Material supplied →
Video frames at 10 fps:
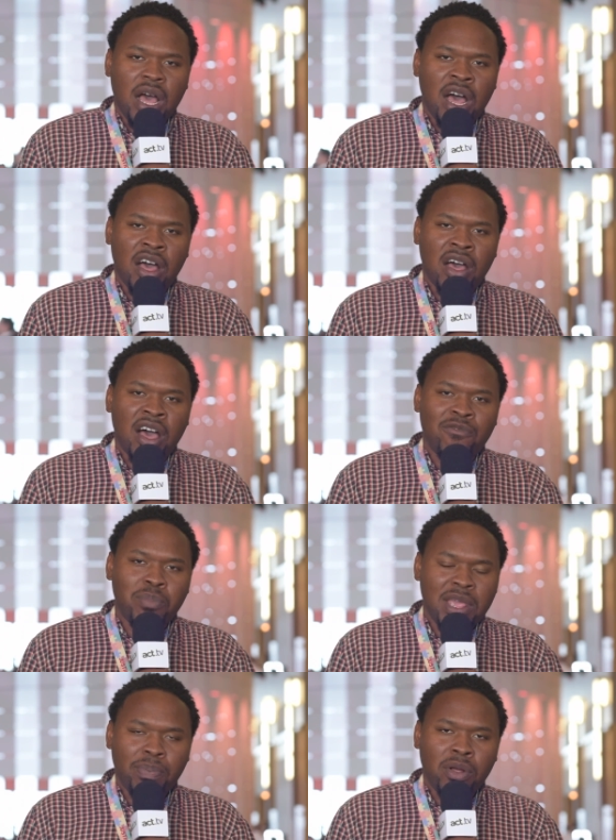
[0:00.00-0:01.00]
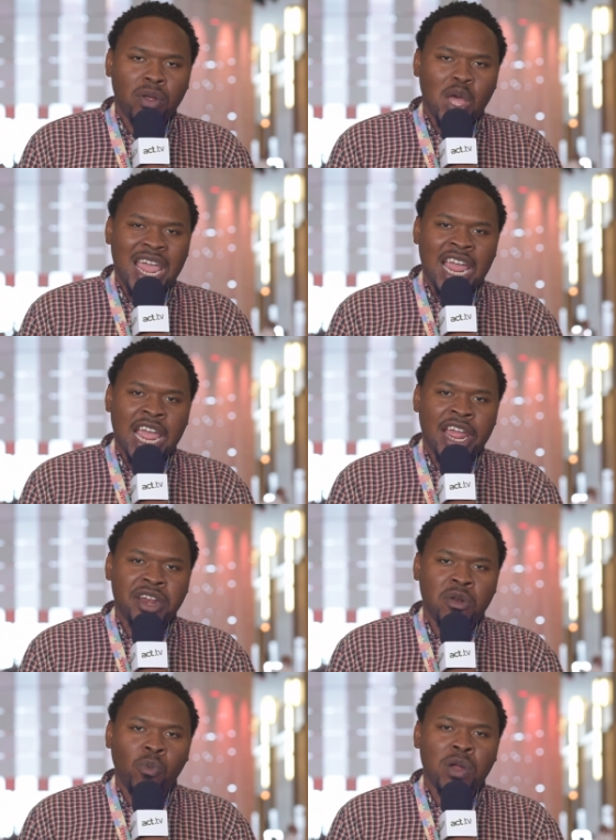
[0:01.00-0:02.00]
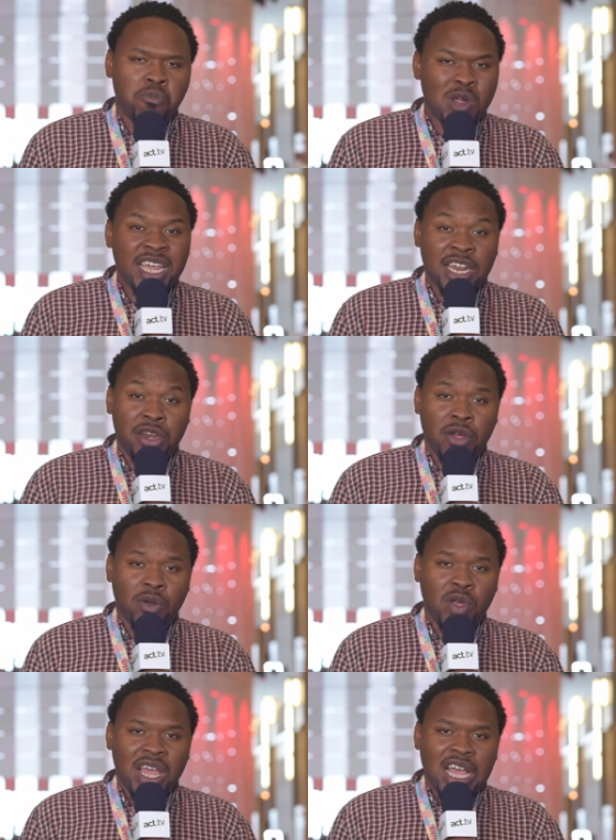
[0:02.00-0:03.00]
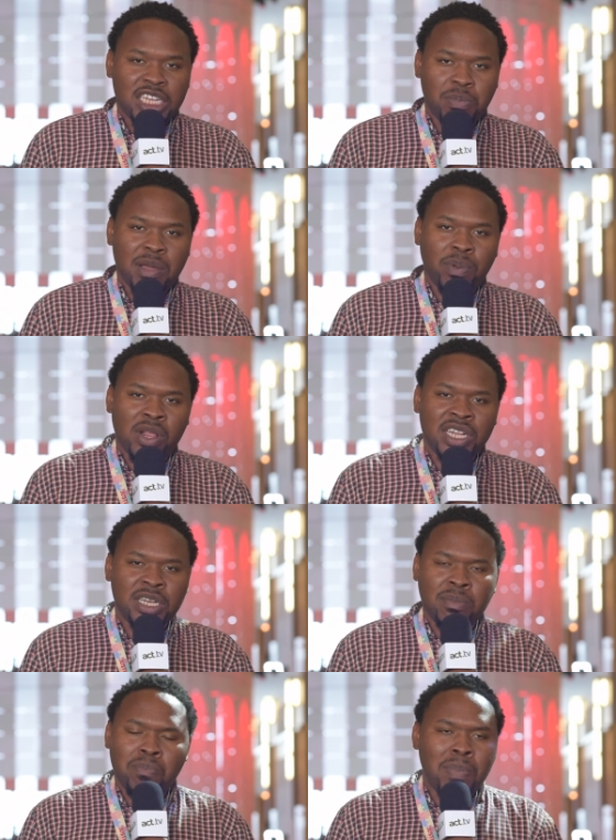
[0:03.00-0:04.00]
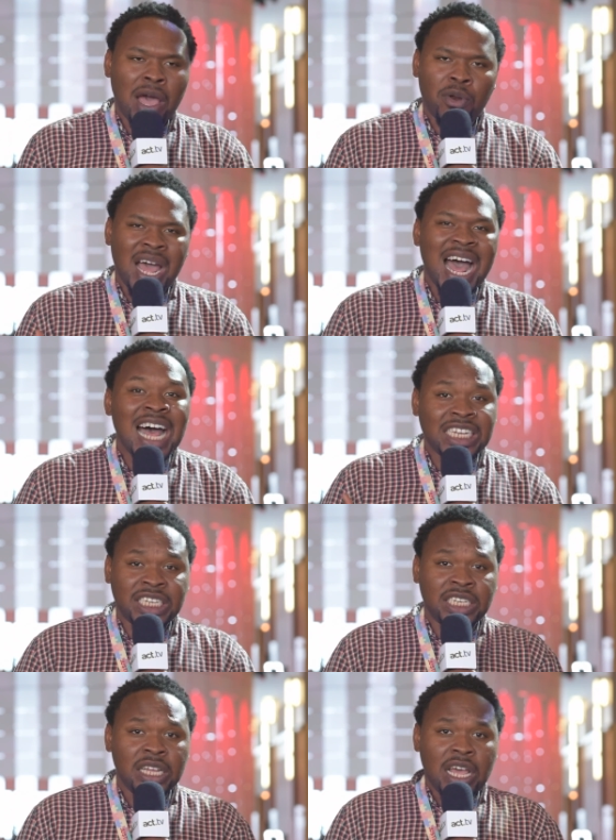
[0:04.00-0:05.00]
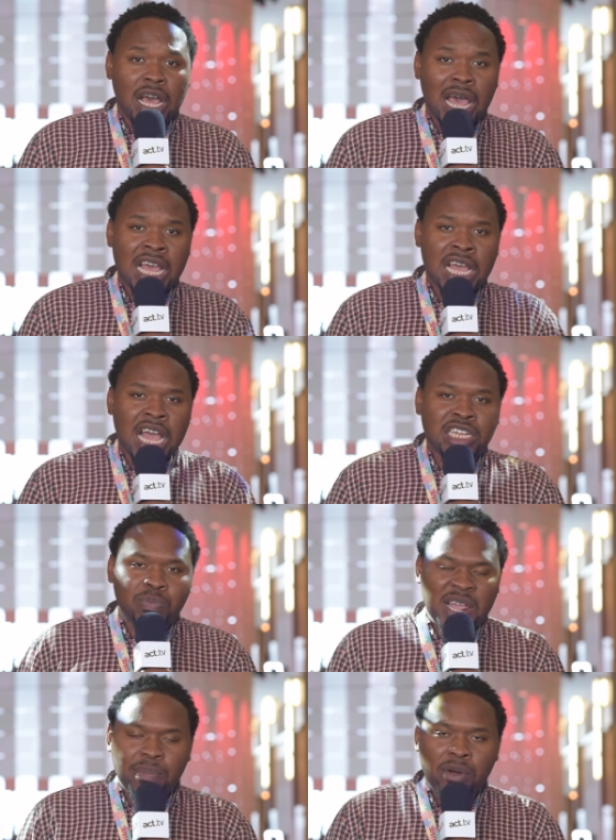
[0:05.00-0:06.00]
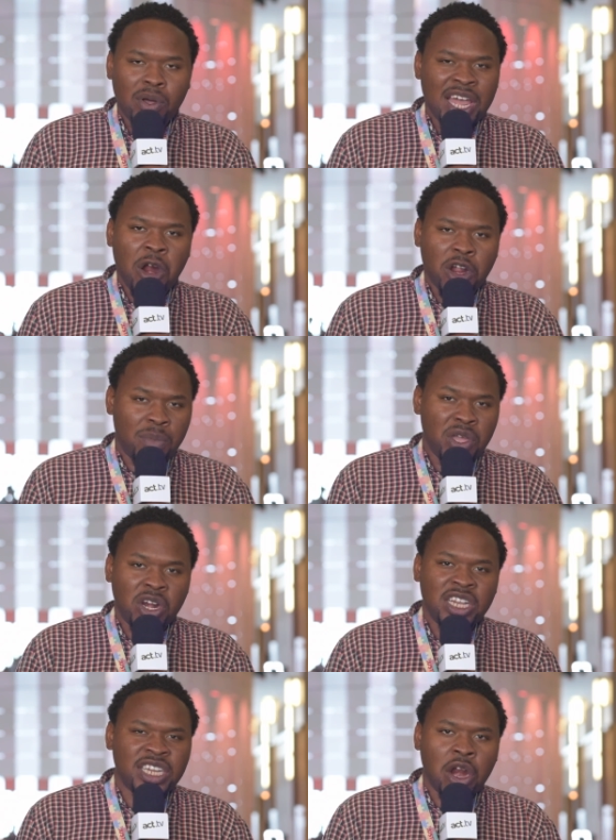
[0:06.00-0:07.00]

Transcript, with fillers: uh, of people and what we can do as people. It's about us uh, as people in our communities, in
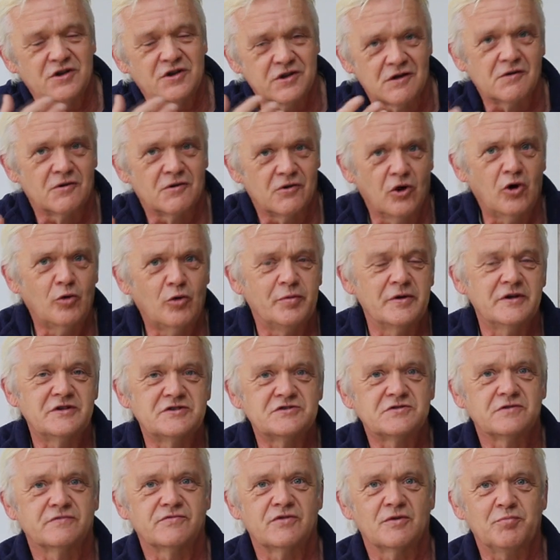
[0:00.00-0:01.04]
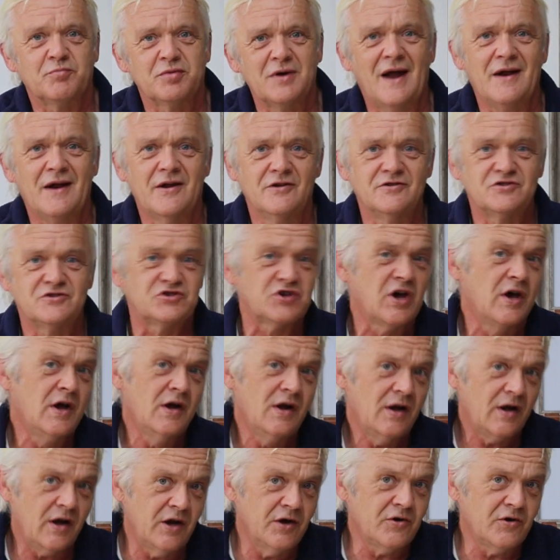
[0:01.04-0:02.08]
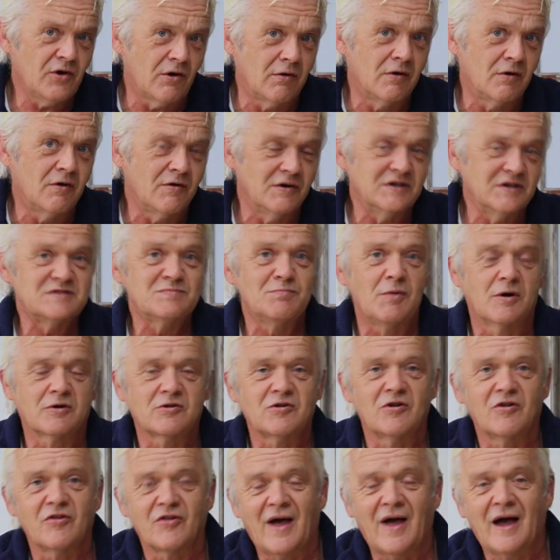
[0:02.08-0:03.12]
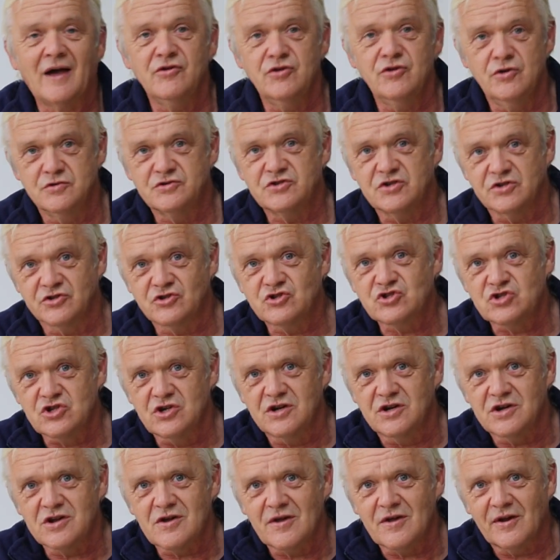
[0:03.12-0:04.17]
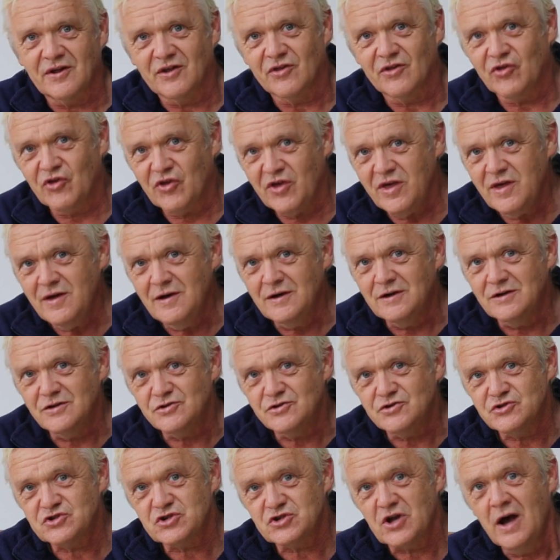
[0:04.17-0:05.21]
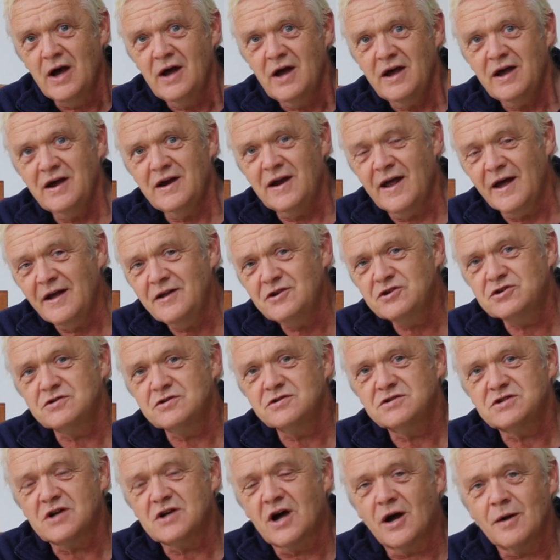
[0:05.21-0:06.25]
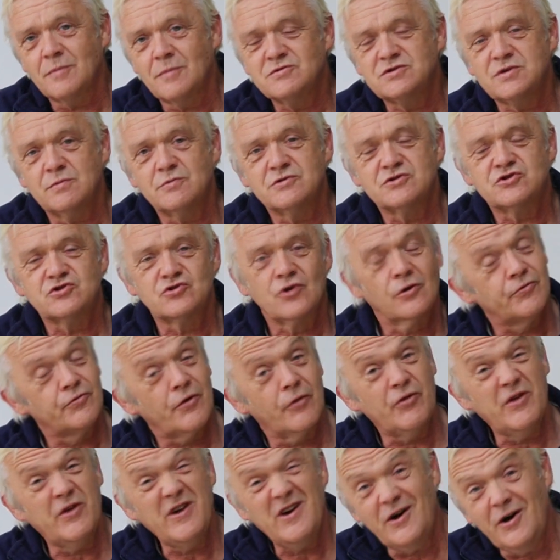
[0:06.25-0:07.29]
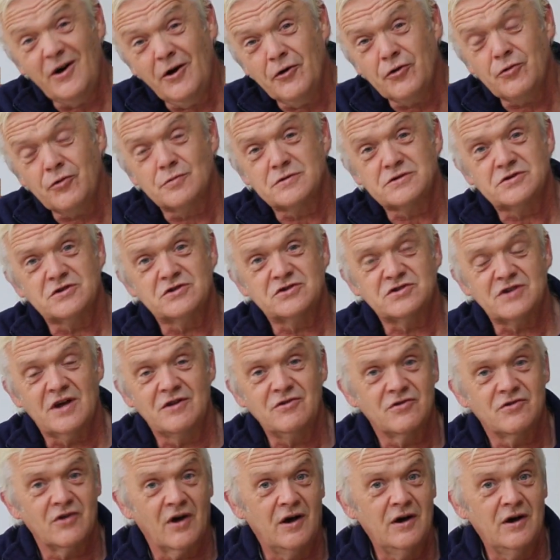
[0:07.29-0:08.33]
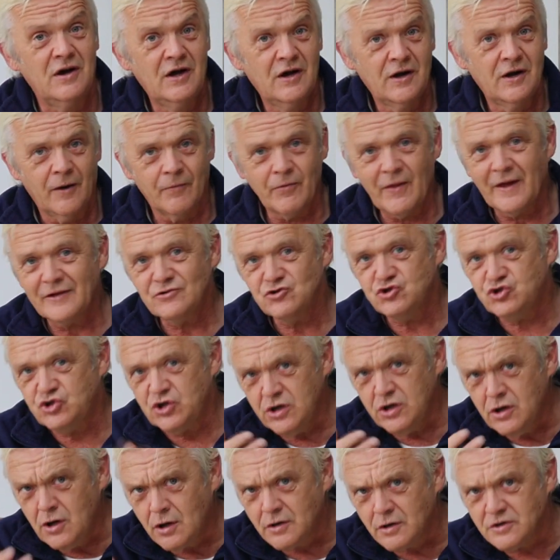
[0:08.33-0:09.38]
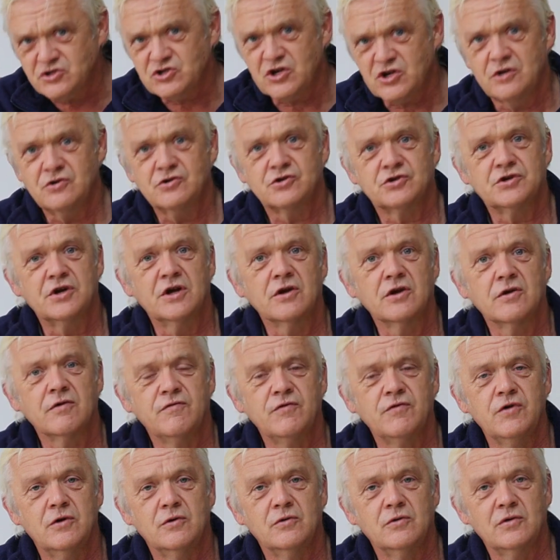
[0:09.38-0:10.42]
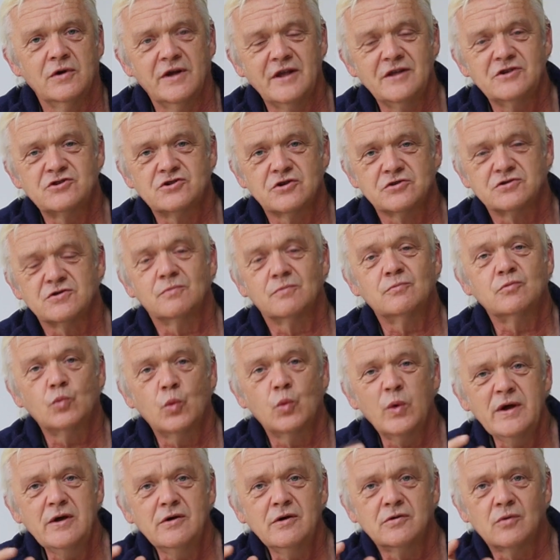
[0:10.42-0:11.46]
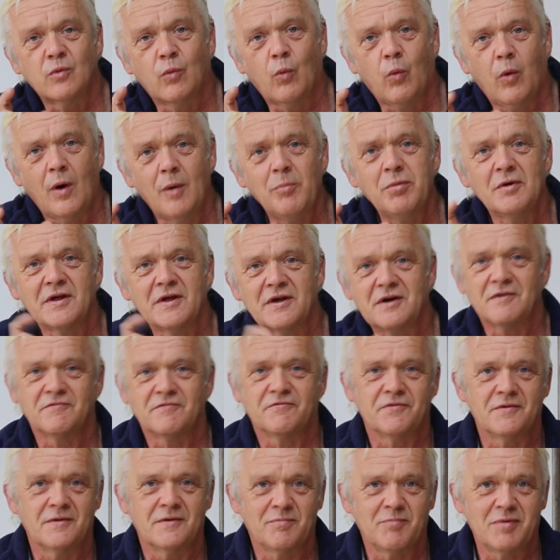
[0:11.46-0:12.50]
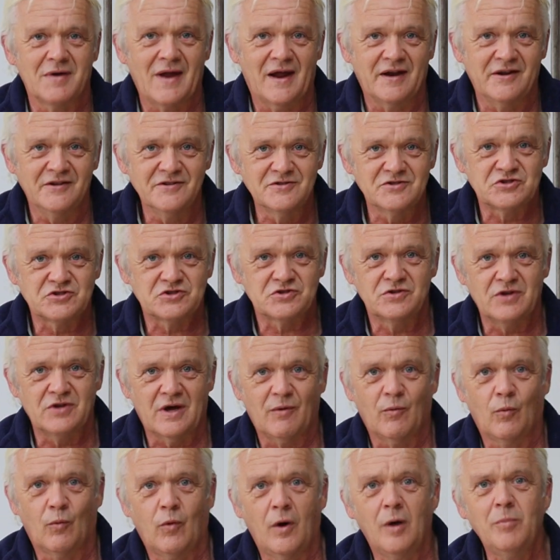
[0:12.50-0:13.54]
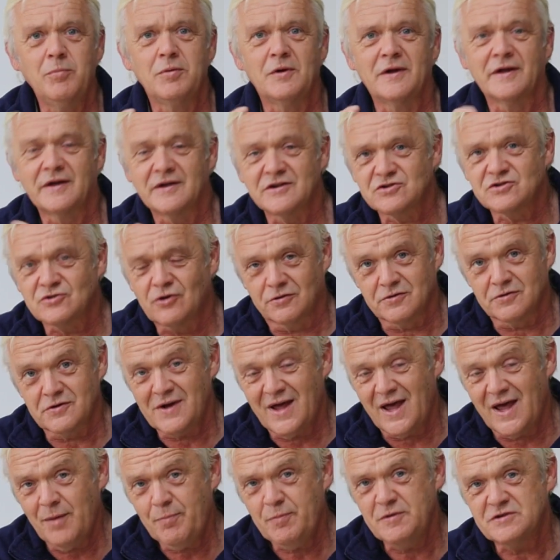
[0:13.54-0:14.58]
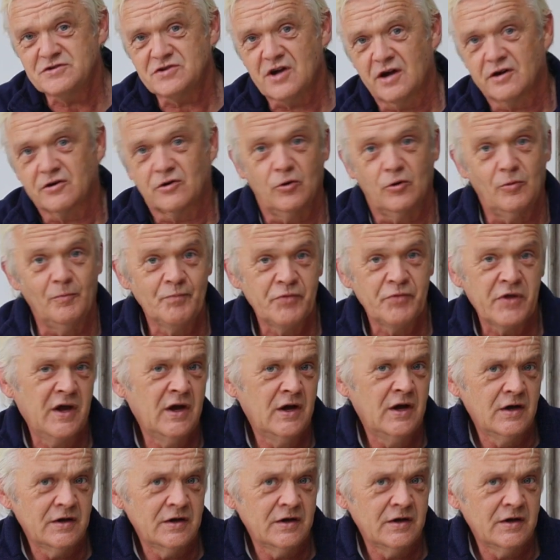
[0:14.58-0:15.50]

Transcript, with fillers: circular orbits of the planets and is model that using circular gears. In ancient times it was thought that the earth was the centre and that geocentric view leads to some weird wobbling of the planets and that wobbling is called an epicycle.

Task details →
Among the records above, find the lines where the word "Transcript" appears and copy them.

Reply →
Transcript, with fillers: uh, of people and what we can do as people. It's about us uh, as people in our communities, in
Transcript, with fillers: circular orbits of the planets and is model that using circular gears. In ancient times it was thought that the earth was the centre and that geocentric view leads to some weird wobbling of the planets and that wobbling is called an epicycle.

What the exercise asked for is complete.